Student protests underway at UC Berkeley; campus shooting appears unrelated

UC Berkeley student Honest Cheung speaks at an Occupy Cal protest at Sproul Plaza
Photo by Nena Farrell

By Nena Farrell and Rebecca Bowe

Traffic was stopped in downtown Berkeley today, Nov. 15, as a mass of university students took to the streets as part of the day of action organized by Occupy Cal. Hundreds gathered at Sproul Plaza at the University of California at Berkeley for a rally before embarking on a march down Bancroft that stopped in front of Berkeley High School and was progressing toward Berkeley Community College. Students decided to hold the day of action in the wake of a police crackdown last Wednesday that occurred when students tried setting up an Occupy encampment on campus.

As the 2 p.m. rally was underway, an officer-involved shooting occurred at the Haas School of Business, roughly a five minute walk north of Sproul Plaza. Wendi Jonassen, a student at UC Berkeley's Graduate School of Journalism, told the Guardian she had spoken with eyewitnesses Juan Sanchez, a student at the Haas School of Business, and Josh Ahn, a student worker at the business school.

The eyewitnesses gave similar accounts, saying an individual entered a third-floor computer lab where about 20 students were working when a staff member noticed that he had what looked like a gun. He entered a side room apart from the main computer lab, where four students were present. Four officers entered that room, and students in the computer lab heard one of the officers say, "Put the gun down!" About ten seconds later, four shots were fired, the students said, and the man with the weapon was hit. He was transported to the hospital and was alive when he was taken out of the building, students said, but it was unclear how many gunshot wounds he had or what his condition was.

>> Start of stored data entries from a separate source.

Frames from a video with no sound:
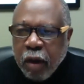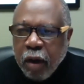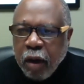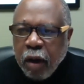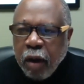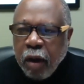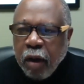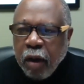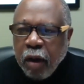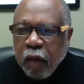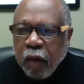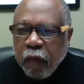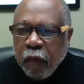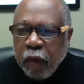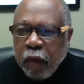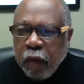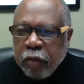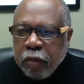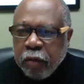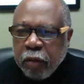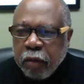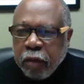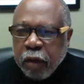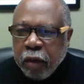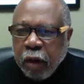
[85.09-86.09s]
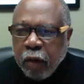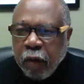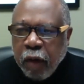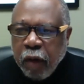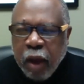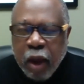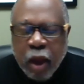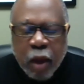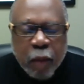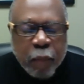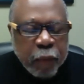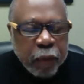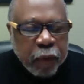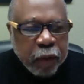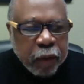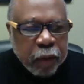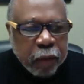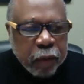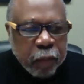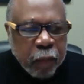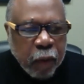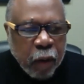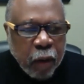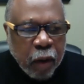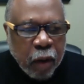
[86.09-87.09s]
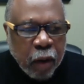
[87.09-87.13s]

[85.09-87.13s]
that are happening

Also unclear was whether he was a student or why he'd entered the computer lab. Based on the information available, there was nothing to suggest the incident was connected with the student protests. There were no other injuries, and the entire building was declared a crime scene and closed to students.

As this was occurring, students who converged at Sproul Plaza for a 2 p.m. rally were making their way toward Bancroft Way and Telegraph Avenue to hear Robert Slaughter, an African American student at St. Mary's who was arrested during the Nov. 9 Occupy Cal protest, describe his experience of being treated roughly by police and held in jail on $15,000 bail following the protest. Slaughter was banned from campus by the university administration.

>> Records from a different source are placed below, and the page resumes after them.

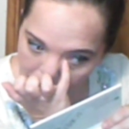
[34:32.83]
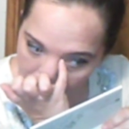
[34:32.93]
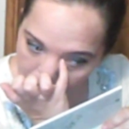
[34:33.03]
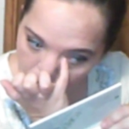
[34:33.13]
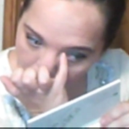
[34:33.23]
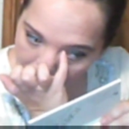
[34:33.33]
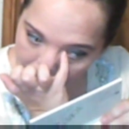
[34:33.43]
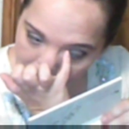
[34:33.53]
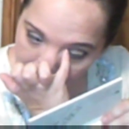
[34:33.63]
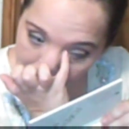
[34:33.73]
I can do
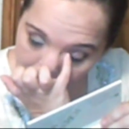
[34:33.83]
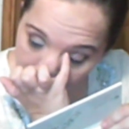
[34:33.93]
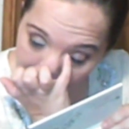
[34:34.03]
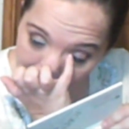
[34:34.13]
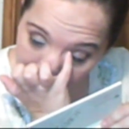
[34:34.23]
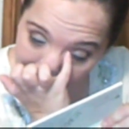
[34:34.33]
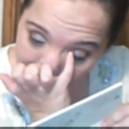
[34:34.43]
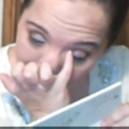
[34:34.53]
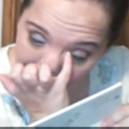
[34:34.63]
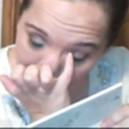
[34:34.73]
that,
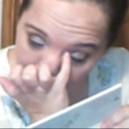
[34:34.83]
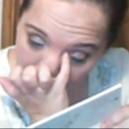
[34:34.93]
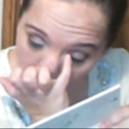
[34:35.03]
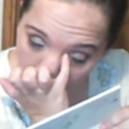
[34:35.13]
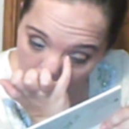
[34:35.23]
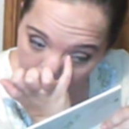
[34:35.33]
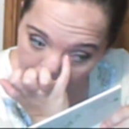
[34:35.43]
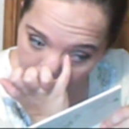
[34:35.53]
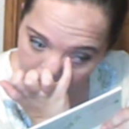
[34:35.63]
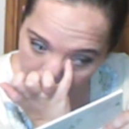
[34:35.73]
just let me know in the
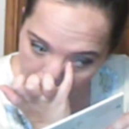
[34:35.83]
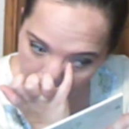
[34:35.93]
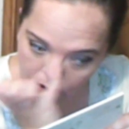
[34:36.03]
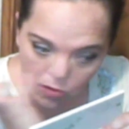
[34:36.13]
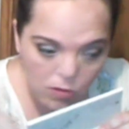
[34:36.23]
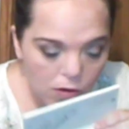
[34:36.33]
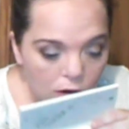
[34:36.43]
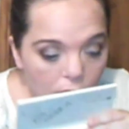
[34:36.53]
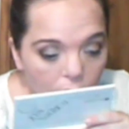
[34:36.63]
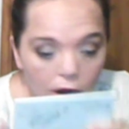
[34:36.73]
comments down below.
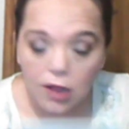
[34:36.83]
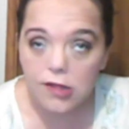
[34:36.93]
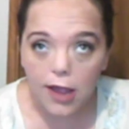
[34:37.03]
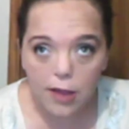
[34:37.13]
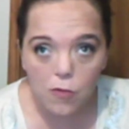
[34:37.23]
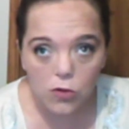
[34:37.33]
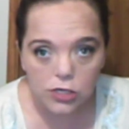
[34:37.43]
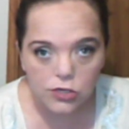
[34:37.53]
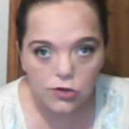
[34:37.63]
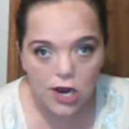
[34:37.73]
Because I am
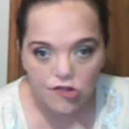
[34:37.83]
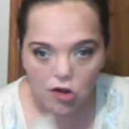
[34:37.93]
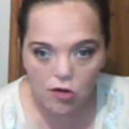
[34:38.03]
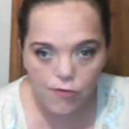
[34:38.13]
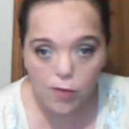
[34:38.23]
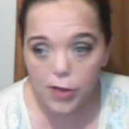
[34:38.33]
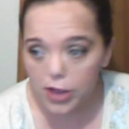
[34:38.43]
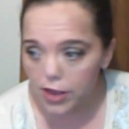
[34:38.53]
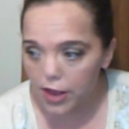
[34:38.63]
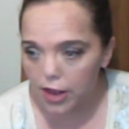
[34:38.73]
going to try to start
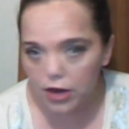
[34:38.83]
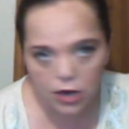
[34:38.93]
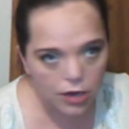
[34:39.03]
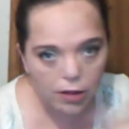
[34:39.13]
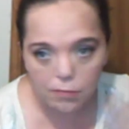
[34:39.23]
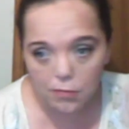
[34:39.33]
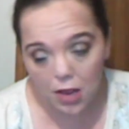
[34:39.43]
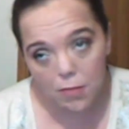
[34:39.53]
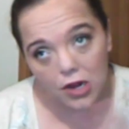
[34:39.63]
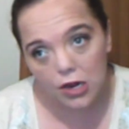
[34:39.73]
filming. It
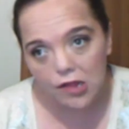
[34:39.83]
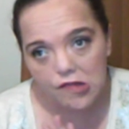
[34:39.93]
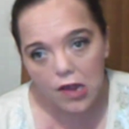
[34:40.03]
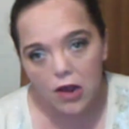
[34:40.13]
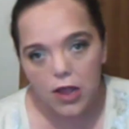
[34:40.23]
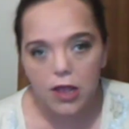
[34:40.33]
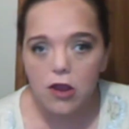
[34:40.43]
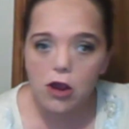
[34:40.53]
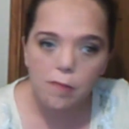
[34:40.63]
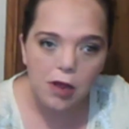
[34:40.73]
might be this area
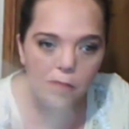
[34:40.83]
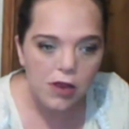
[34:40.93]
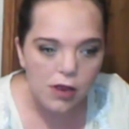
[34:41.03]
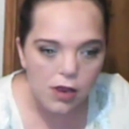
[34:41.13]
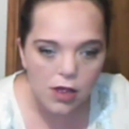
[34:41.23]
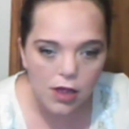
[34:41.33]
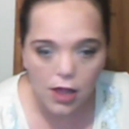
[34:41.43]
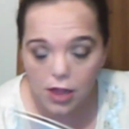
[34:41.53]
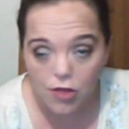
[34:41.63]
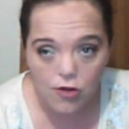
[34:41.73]
here, it might be
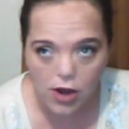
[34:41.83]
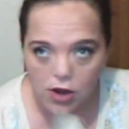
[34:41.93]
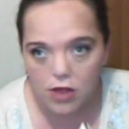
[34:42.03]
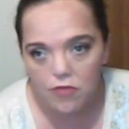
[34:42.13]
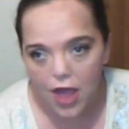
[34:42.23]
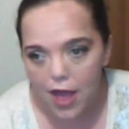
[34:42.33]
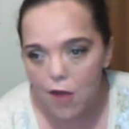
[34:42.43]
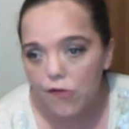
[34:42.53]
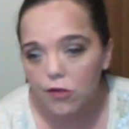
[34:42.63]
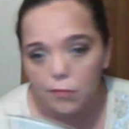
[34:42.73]
another area of
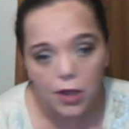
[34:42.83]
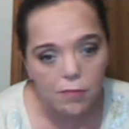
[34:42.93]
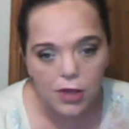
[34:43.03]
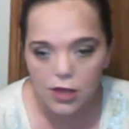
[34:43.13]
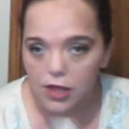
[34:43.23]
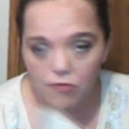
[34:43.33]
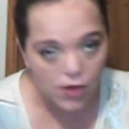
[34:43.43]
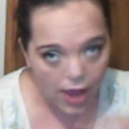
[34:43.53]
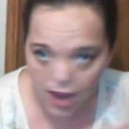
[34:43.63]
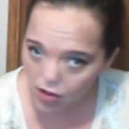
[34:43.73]
the house, it might be
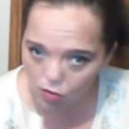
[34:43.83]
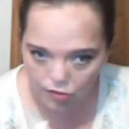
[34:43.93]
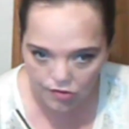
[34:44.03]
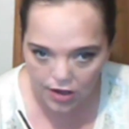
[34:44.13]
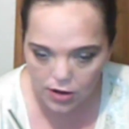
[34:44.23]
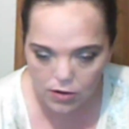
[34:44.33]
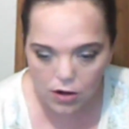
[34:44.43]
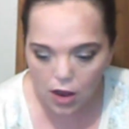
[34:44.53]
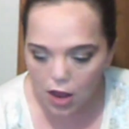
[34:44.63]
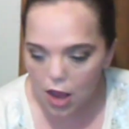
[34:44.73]
different angles
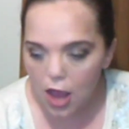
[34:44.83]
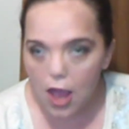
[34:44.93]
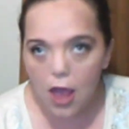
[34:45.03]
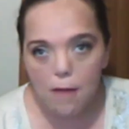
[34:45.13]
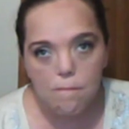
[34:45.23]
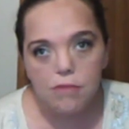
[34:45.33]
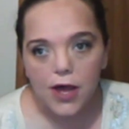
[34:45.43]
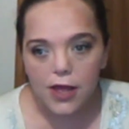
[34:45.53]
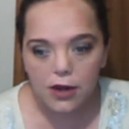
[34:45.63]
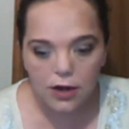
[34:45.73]
here.
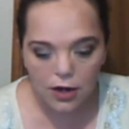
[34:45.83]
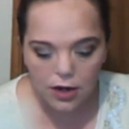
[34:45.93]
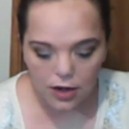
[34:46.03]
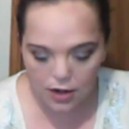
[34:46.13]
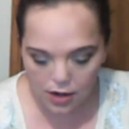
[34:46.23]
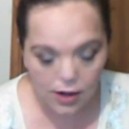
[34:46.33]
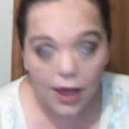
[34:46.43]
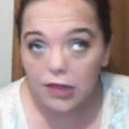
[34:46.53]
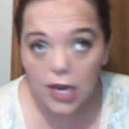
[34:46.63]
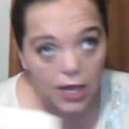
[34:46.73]
But
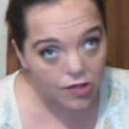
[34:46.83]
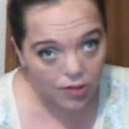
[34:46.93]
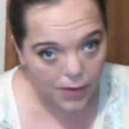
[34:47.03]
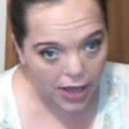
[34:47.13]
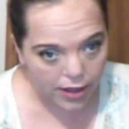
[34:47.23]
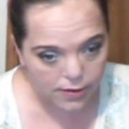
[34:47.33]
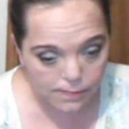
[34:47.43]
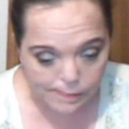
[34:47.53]
that's at least the plan.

During the student rally at 2 p.m., Honest Cheung, a sophomore who was one of the 39 arrested Nov. 9, spoke about what was prompting the student occupation. "We were getting beat for what those tents symbolized," he said. "When they increase our debt, they increase their profits. And that is why they use violence." Cheung said national student debt totals more than $1 trillion. "The first step to creating real change," Cheung said, "is the courage to say no to authorities."